David Gamble

No. 82
- Position:: Wide receiver

Personal information
- Born:: June 14, 1971 (age 53) Albany, New York
- Height:: 6 ft 1 in (1.85 m)
- Weight:: 190 lb (86 kg)

Career information
- High school:: Colonie (NY) Central
- College:: New Hampshire
- Undrafted:: 1994

Career history
- Philadelphia Eagles (1994)*; San Antonio Texans (1995–1996); Denver Broncos (1997);
- * Offseason and/or practice squad member only
- Stats at Pro Football Reference

= David Gamble (American football) =

American football player (born 1971)

David Gamble (born June 14, 1971) is a former wide receiver for the Denver Broncos.
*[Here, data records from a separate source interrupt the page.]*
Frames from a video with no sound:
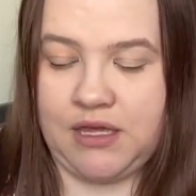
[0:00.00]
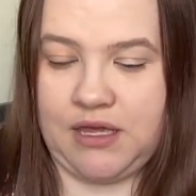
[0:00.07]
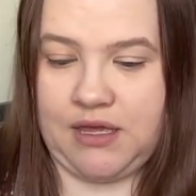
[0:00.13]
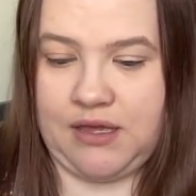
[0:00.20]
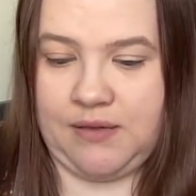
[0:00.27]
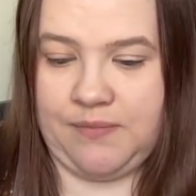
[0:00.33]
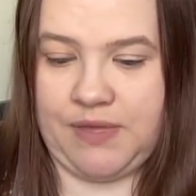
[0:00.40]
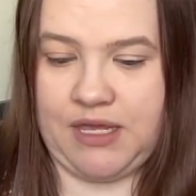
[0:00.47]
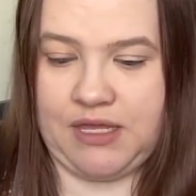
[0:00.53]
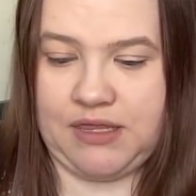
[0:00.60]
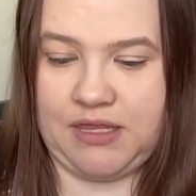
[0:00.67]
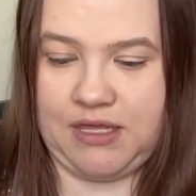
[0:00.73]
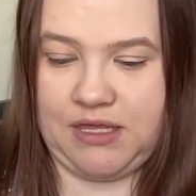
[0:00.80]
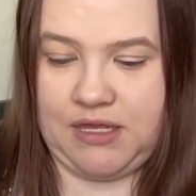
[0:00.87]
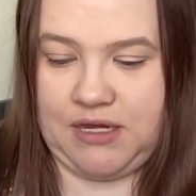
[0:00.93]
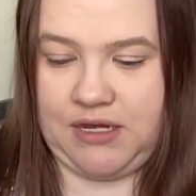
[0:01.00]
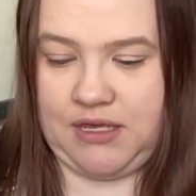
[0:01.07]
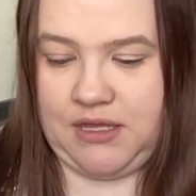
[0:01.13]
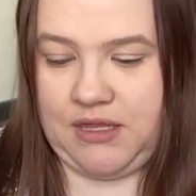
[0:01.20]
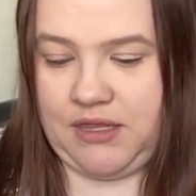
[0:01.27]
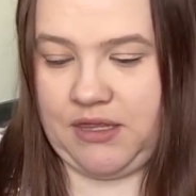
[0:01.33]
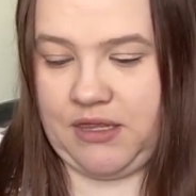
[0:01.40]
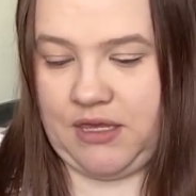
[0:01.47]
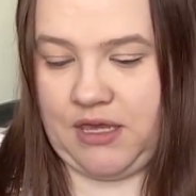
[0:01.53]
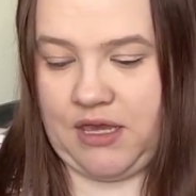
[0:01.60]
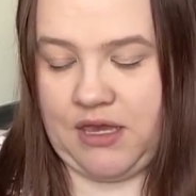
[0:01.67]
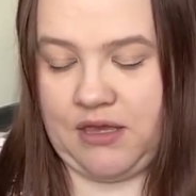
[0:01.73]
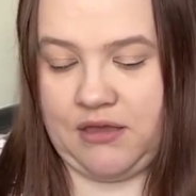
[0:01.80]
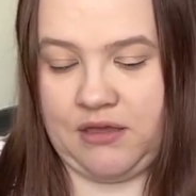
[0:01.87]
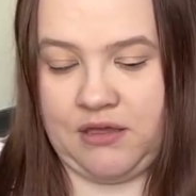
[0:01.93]
Um, and then the
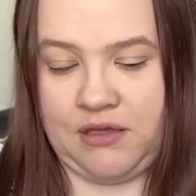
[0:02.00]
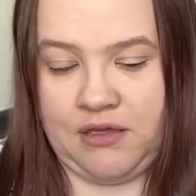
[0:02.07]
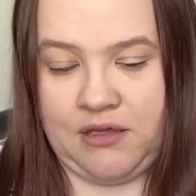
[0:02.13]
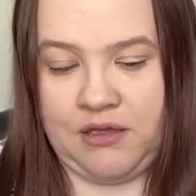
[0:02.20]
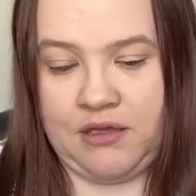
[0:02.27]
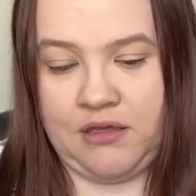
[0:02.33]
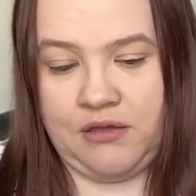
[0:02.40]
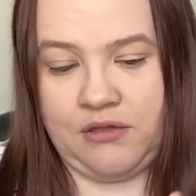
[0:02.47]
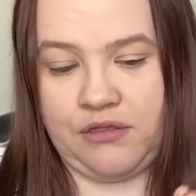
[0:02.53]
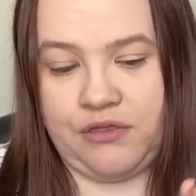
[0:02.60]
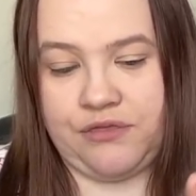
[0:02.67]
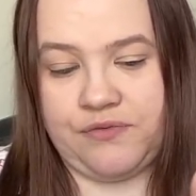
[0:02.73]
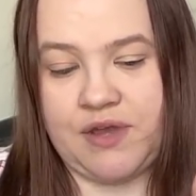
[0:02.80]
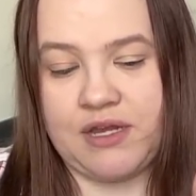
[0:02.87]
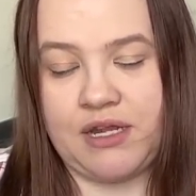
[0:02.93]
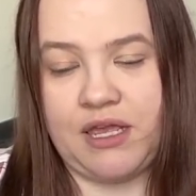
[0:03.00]
thread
He was signed by the Broncos in 1997, and went on to win Super Bowl XXXII over the Green Bay Packers, however he was released in 1998 to clear roster space.

==Football career==
In May 1994, the Philadelphia Eagles signed David as a free agent. He was released during preseason and then signed with the San Antonio Texans of the Canadian Football League. He played there for two seasons before getting an opportunity to play in the NFL. From April 1996 to July 1998, he played for the Denver Broncos of the National Football League. During his tenure, he played backup receiver and was a significant contributor on special teams. David was a member of the 1998 Super Bowl Championship Team. David's professional football career ended in November 1998 after one season as wide receiver and special teams player for the Winnipeg Blue Bombers of the Canadian Football League.

He was assistant coach for the Siena College football program from 1999 to 2002.